SUPPLIED RECORDS:

■ ■ ■ ■

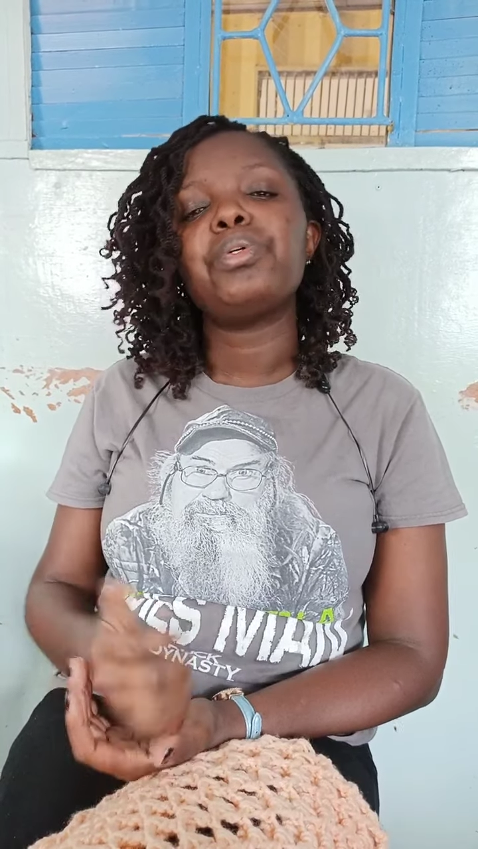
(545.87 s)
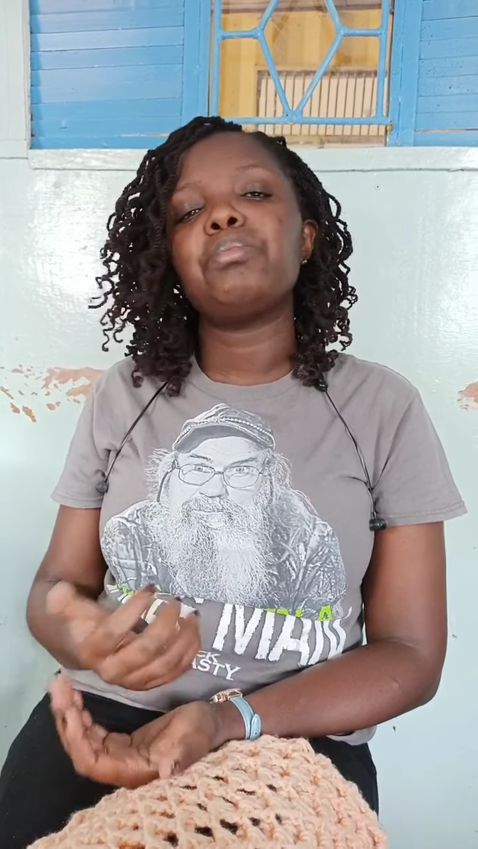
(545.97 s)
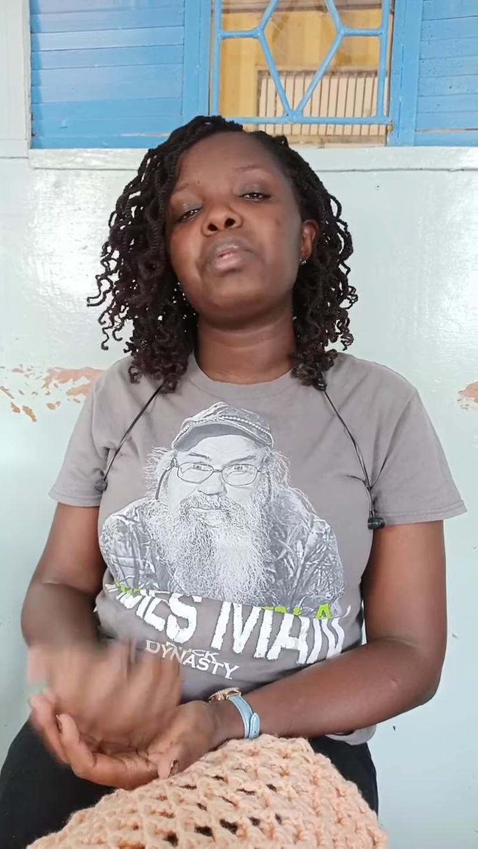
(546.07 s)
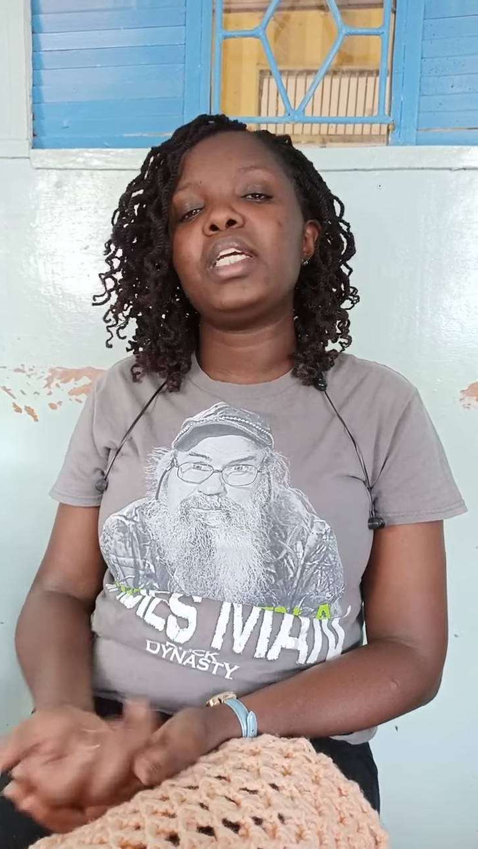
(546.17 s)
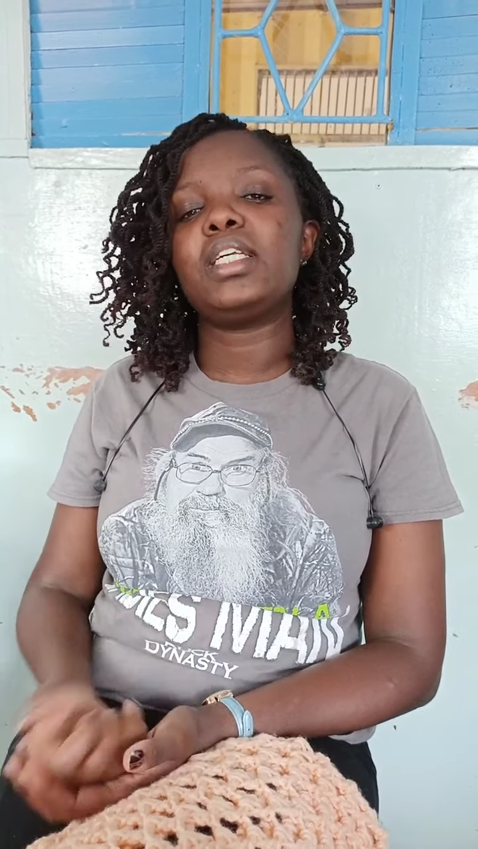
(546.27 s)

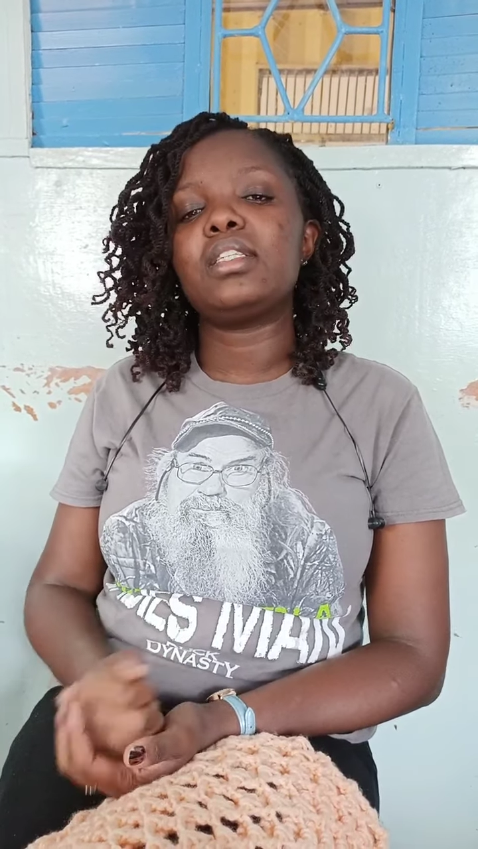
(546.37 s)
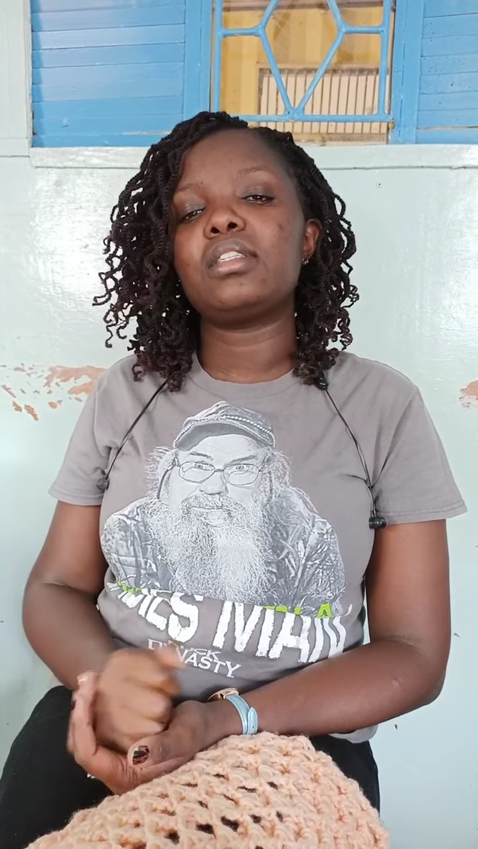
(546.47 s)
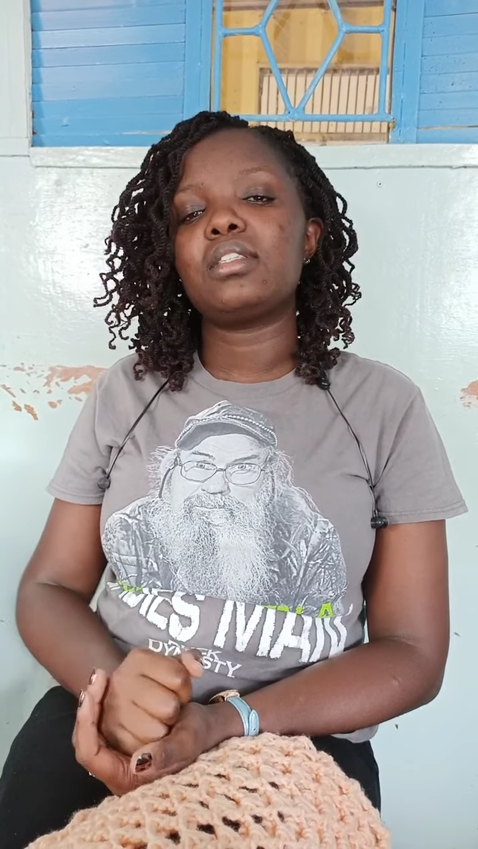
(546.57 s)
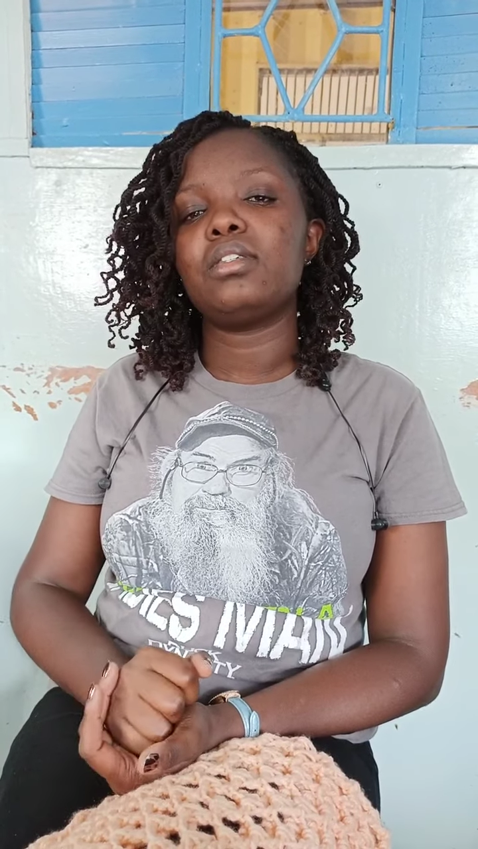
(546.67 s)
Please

■ ■ ■ ■

TASK TO CARRY OUT: Your reply should restate every entry exactly, with the pictures left out.

ANSWER SPACE:
(545.87 s)
(545.97 s)
(546.07 s)
(546.17 s)
(546.27 s)

(546.37 s)
(546.47 s)
(546.57 s)
(546.67 s)
Please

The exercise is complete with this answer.